MHP Lideri Sayın Devlet Bahçeli de bu bilinçaltını bildiği için “Sayın Süleyman Soylu Türk milletine mal olmuş, bakanlığı döneminde koltuğunda bir saniye oturmayarak dağ tepe demeden dolaşmış, bölücü terör örgütüne kök söktürmüştür. Bu itibarla Milliyetçi Hareket Partisi vefanın ve siyasi ahlakın bir gereği olarak Sayın Süleyman Soylu’nun sonuna kadar arkasındadır.” şeklinde açıklama yapmıştır. Bu vurgusu, açıklaması içinde yer alan ana omurgayı oluşturuyor.

Süleyman Soylu’nun terörle mücadele konusundaki duruşu, MHP’nin vefasında ve siyasi ahlakında karşılık bulan bir erdemdir. Terör örgütlerinin ve uzantılarının ona yönelik alerjisi ve halen devam eden saldırıları zaten MHP’nin de Süleyman Soylu konusunda duruşunu belirlemektedir. Muhalefetin ona karşı duruşunu da dirsek temasında olduğu terör örgütlerinin ona yönelik nefreti, kini belirlemektedir. Süleyman Soylu’ya saldırıların yoğunlaştığı bir zamanda, MHP Lideri Sayın Devlet Bahçeli’nin ona verdiği destekle birlikle terör örgütleriyle kirlenmiş muhalefetin oyununu da bozulmuştur. Hepsi de MHP Lideri Devlet Bahçeli’nin Süleyman Soylu’ya verdiği destek açıklamasını görünce ışık görmüş yarasaya, gözüne far tutulmuş tavşana döndüler.

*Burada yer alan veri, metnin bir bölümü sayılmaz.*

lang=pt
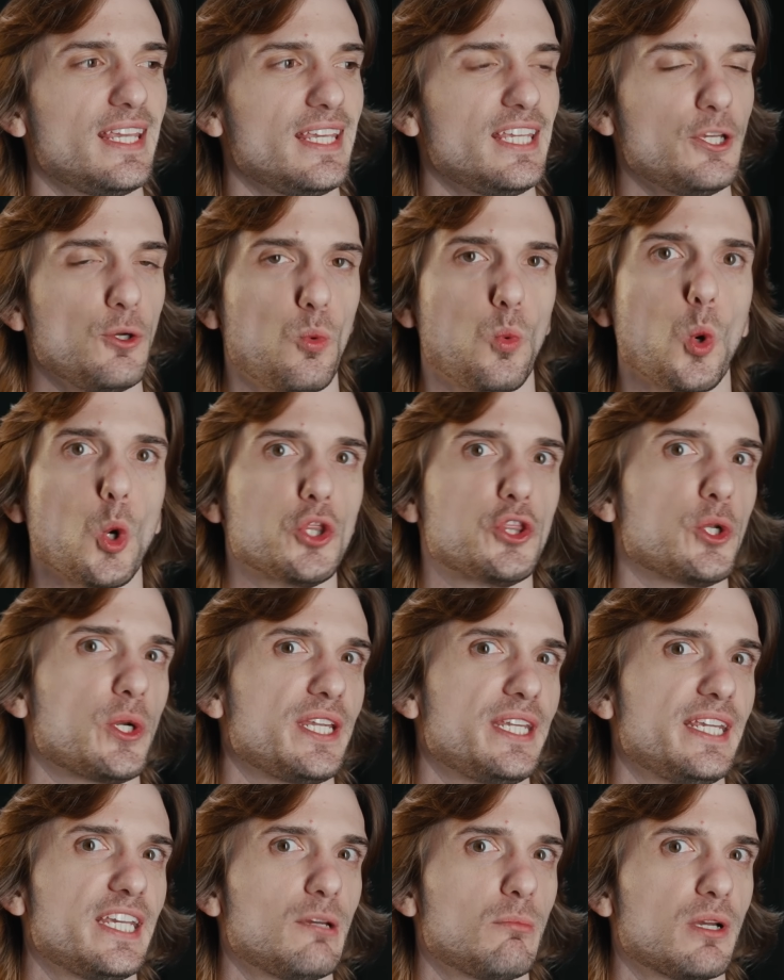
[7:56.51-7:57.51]
e o outro
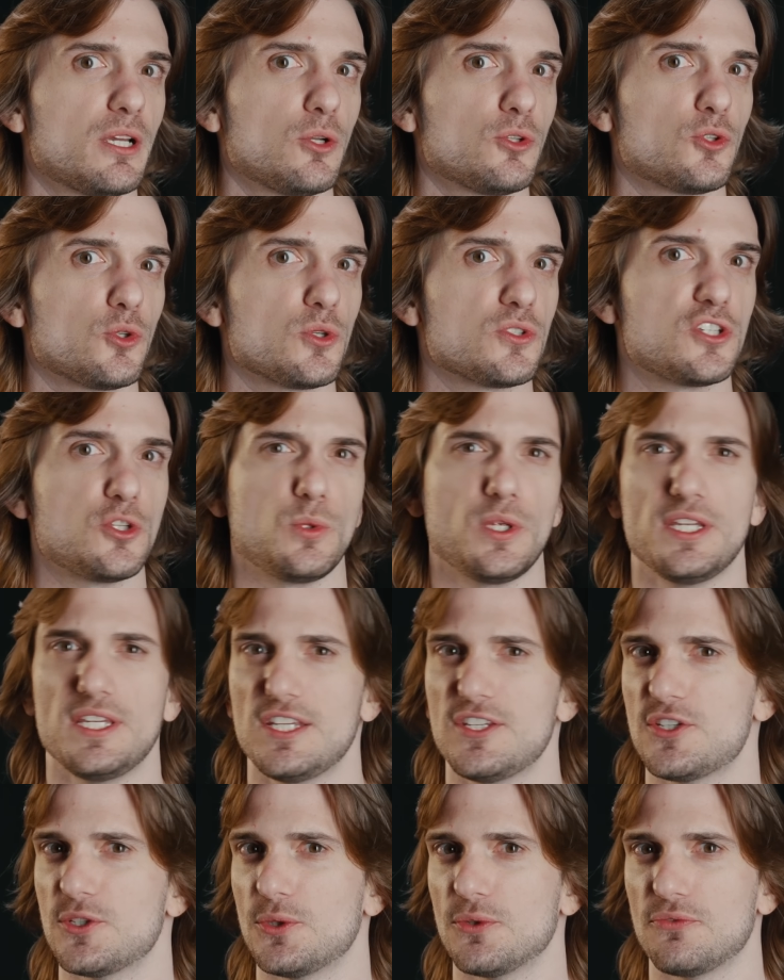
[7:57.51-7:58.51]
enigma que eu trouxe no
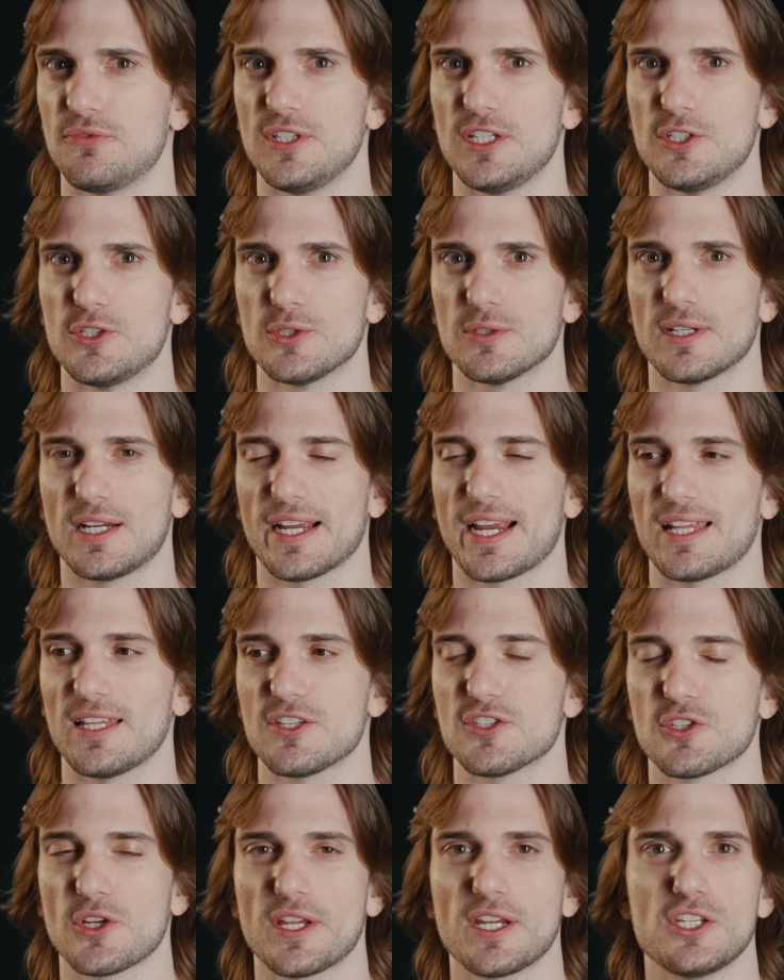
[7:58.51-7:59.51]
início do vídeo, aquela
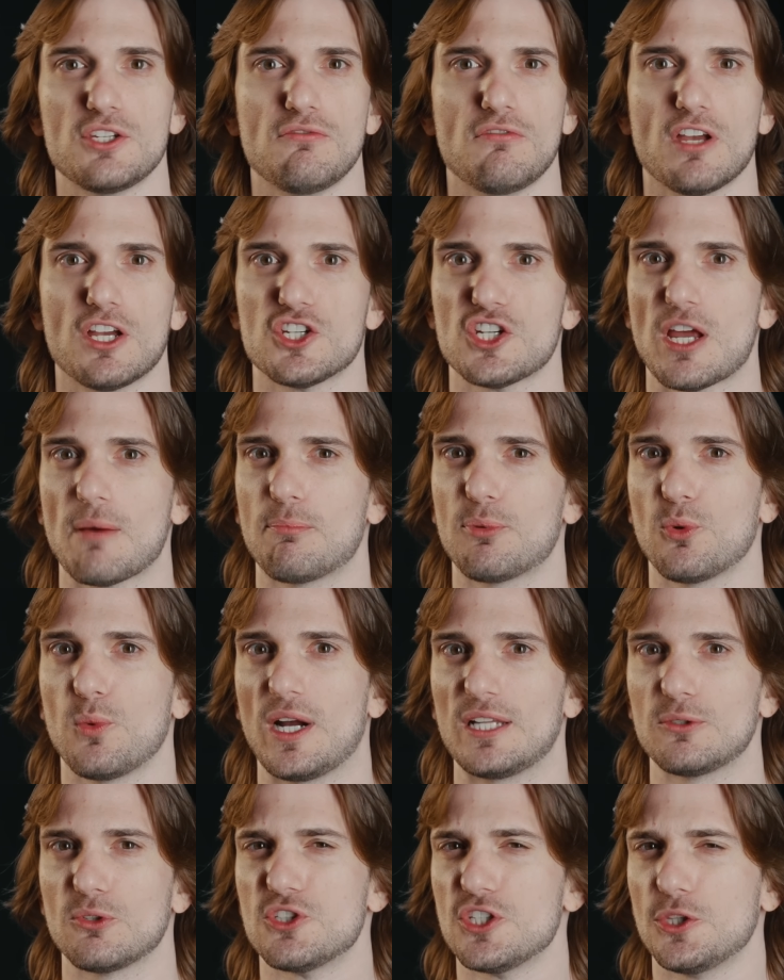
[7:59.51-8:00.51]
história de viajar para o
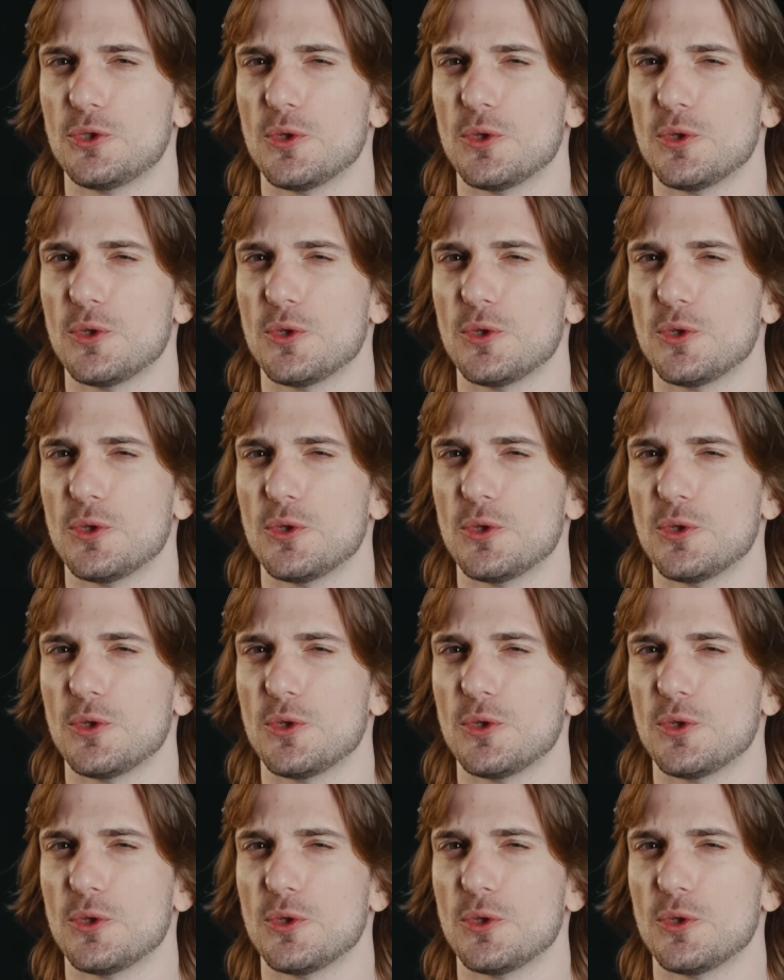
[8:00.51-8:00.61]
ano de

Süleyman Soylu İçişleri Bakanı olarak görev başında iken yapılan saldırılar, görevden ayrıldıktan sonra sürmesi de bu konuda organize bir takip sistemi olduğunu göstermektedir.

Önü-arkası görünmeyen her olayı Süleyman Soylu’ya bağlama, Süleyman Soylu ile ondan sonra göreve gelen İçişleri Bakanı Ali Yerlikaya’nın kadrolarını çatıştırma fitnesi çok net gözüken bir propaganda sistemidir. Mesela buna bir örnek ise hainlere sahip çıkan eski emniyetçiler Sabri Uzun ve Hanefi Avcı hakkında idari mahkemenin verdiği kararda gösterdiler. CHP merkezli medya bu gelişmeyi “Süleyman Soylu rütbelerini söktü. Ali Yerlikaya taktı” şeklinde tek tip başlıkla sunarak gösterdi. Amaç kendi alerji duydukları Süleyman Soylu’ya onun halefi Ali Yerlikaya üzerinden çatışma atmosferi yaratmak… Süleyman Soylu’nun terörle mücadeledeki başarılı çizgisi bugün de başarılı şekilde sürdürülmektedir. Görüldüğü gibi terör örgütlerinin bilinçaltına göre hareket edenler yenilmeye her zaman mahkûm olmaktadır.

MHP Lideri Devlet Bahçeli’nin bu son vurgularına çok dikkat etmek lazımdır. Türk milletinin huzuru için mücadele eden, terörle mücadelede taviz vermeyen her zaman bizim baş tacımızdır.